▽

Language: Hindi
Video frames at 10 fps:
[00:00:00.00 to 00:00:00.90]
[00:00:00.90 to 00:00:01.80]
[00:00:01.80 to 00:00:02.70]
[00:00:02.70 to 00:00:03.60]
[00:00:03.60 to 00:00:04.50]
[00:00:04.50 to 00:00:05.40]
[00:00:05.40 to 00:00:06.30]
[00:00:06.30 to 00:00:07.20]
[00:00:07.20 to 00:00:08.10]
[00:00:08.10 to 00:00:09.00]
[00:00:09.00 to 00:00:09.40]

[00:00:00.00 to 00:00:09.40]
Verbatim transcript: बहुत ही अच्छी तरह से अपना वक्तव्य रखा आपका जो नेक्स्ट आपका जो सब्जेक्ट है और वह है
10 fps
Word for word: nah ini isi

△

* _How to complete this task_
Only the lines from the one containing "[00:00:06.30 to 00:00:07.20]" through the last line of the entries above should be copied, exactly as written.

* _Answer to this exercise_
[00:00:06.30 to 00:00:07.20]
[00:00:07.20 to 00:00:08.10]
[00:00:08.10 to 00:00:09.00]
[00:00:09.00 to 00:00:09.40]

[00:00:00.00 to 00:00:09.40]
Verbatim transcript: बहुत ही अच्छी तरह से अपना वक्तव्य रखा आपका जो नेक्स्ट आपका जो सब्जेक्ट है और वह है
10 fps
Word for word: nah ini isi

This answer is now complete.